L’ESM utilizza un propulsore principale ricondizionato, un Orbital Maneuvering System (OSM) che ha una storia di voli precedenti, affiancato da otto motori ausiliari e da ventiquattro propulsori per il controllo dell’assetto impiegati per aggiustamenti più piccoli e per il backup operativo.

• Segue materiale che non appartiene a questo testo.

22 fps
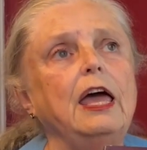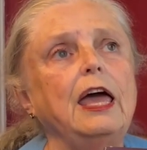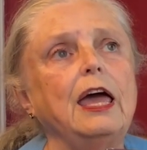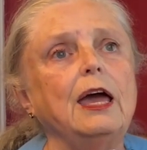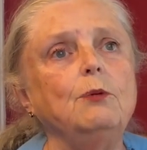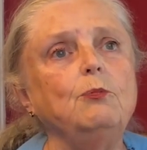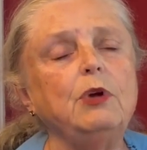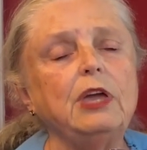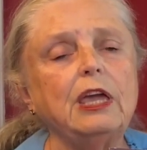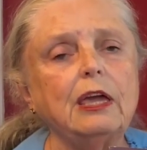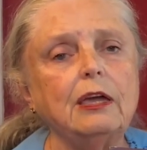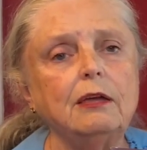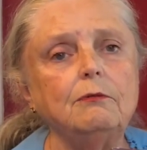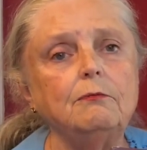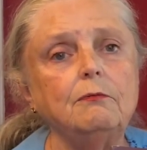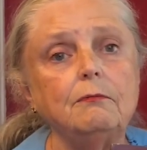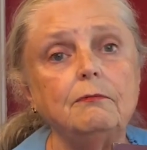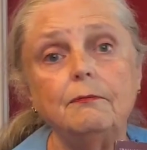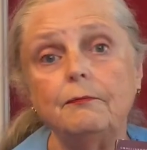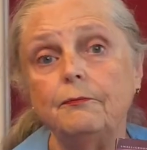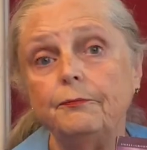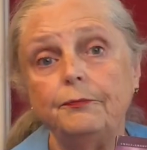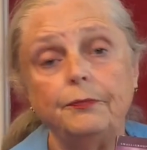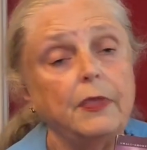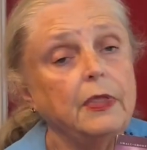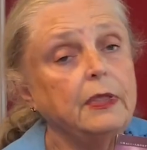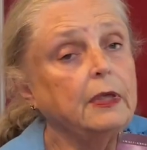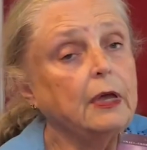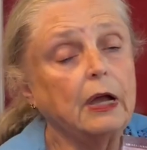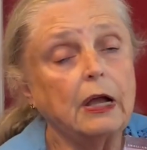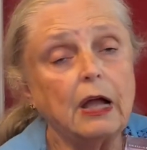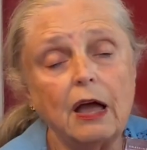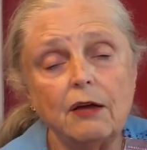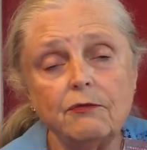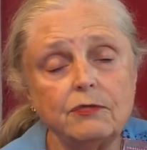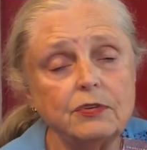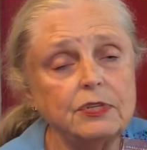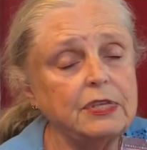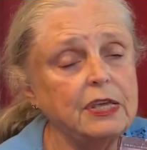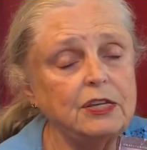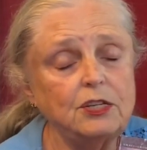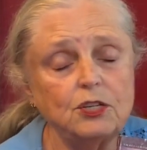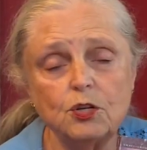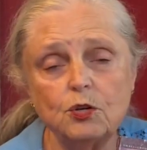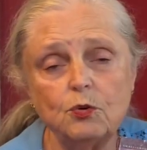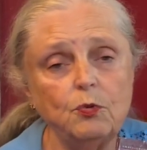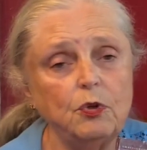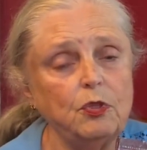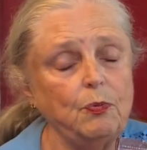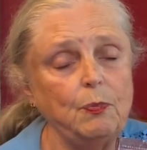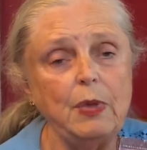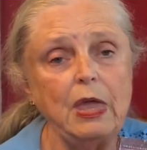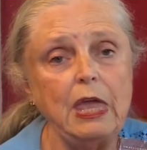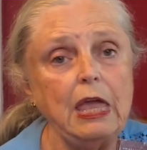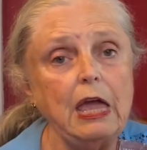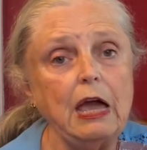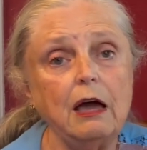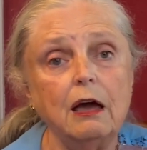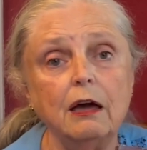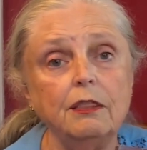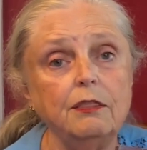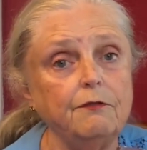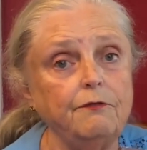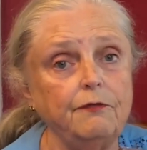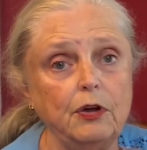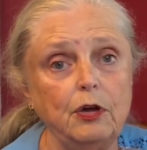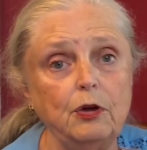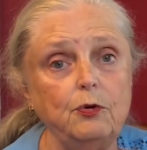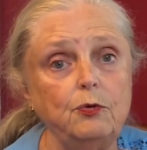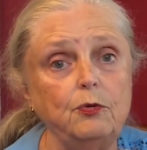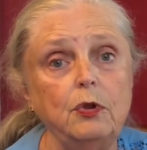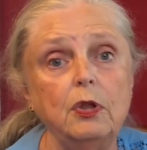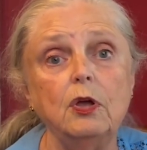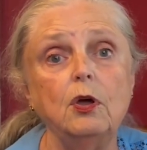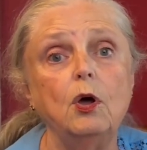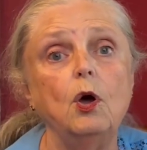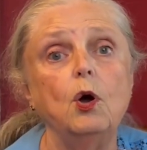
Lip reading: And a conversation with me on the phone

Equipaggio, test e piccoli imprevisti
Il team a bordo, composto dai quattro astronauti, ha svolto prove di manovrabilità e procedure operative nei primi momenti di volo. Tra le attività effettuate c’è stata una riparazione riuscita a un guasto alla toilette di bordo: il sistema Universal Waste Management System è una delle innovazioni rispetto alle missioni storiche e la sua piena funzionalità è essenziale anche per voli brevi ma complessi come questo. Parallelamente, sono stati eseguiti test di accoppiamento e manovre di prossimità utili per verificare la risposta di Orion in condizioni reali.

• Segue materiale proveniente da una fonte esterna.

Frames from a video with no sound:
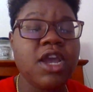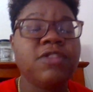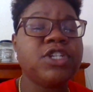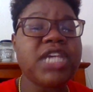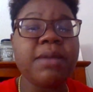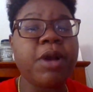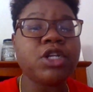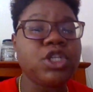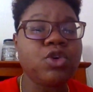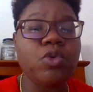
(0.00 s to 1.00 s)
The same
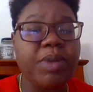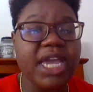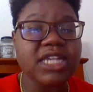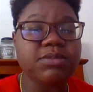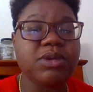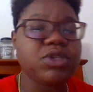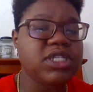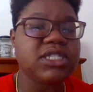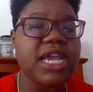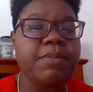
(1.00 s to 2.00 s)
person who pants me was
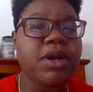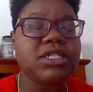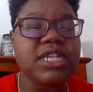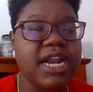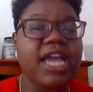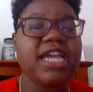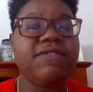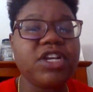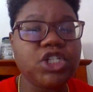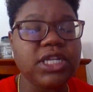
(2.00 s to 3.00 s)
the same person that I
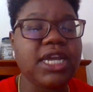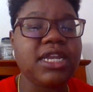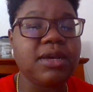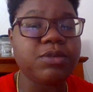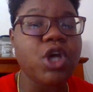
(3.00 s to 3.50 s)
eventually ended up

Il ruolo dell’equipaggio e i messaggi ricevuti
I membri dell’equipaggio, tra cui il comandante e il pilota, hanno ricevuto dalle sale di controllo messaggi di supporto e la classica canzone di risveglio che marca il passaggio tra i cicli di attività. In particolare il pilota ha condotto manovre manuali di avvicinamento dimostrative intorno allo stadio superiore del razzo, utili per testare i comandi in assenza di gravità e verificare la precisione del veicolo rispetto a un bersaglio in movimento.
Valore tecnico e simbolico della missione
Oltre all’aspetto operativo, l’evento ha un forte significato tecnologico: il motore dell’ESM, il comportamento della propulsione e la gestione del propellente sono stati al centro delle attenzioni del team. Come spiegato dai responsabili ESA, la buona performance iniziale e il fatto che non saranno necessarie grandi ulteriori accensioni principali ha permesso di destinare la maggior parte del propellente proprio alla TLI, aumentando i margini di sicurezza per le fasi successive.

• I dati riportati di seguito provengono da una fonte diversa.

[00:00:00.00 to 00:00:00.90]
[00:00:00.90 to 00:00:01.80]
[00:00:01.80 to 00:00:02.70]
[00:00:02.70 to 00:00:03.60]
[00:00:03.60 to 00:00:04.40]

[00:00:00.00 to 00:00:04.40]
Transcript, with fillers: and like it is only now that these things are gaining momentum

Sul piano simbolico, la missione rappresenta il ritorno umano verso la regione lunare con una strategia di test progressivi e cooperazione internazionale. Il percorso prevede un sorvolo lunare che sfrutterà la gravità del satellite per riportare Orion verso l’atmosfera terrestre, ricordando come ogni missione con equipaggio abbia infine la Terra come destinazione finale.
Elementi di partecipazione pubblica
Non mancano i segni di coinvolgimento collettivo: a bordo viaggia una mascotte con una memoria contenente milioni di nomi di persone che hanno aderito a una campagna simbolica. Questo piccolo gesto è stato descritto dall’equipaggio come un momento emozionante, capace di dare un volto umano a una sequenza tecnica di manovre e comunicazioni.
Con la TLI completata e la traiettoria impostata, la missione prosegue con le fasi di monitoraggio, correzione e preparazione al sorvolo lunare. I prossimi giorni saranno dedicati ai test in rotta e al consolidamento dei sistemi, in vista del rientro che chiuderà questo breve ma significativo episodio di esplorazione umana dello spazio profondo.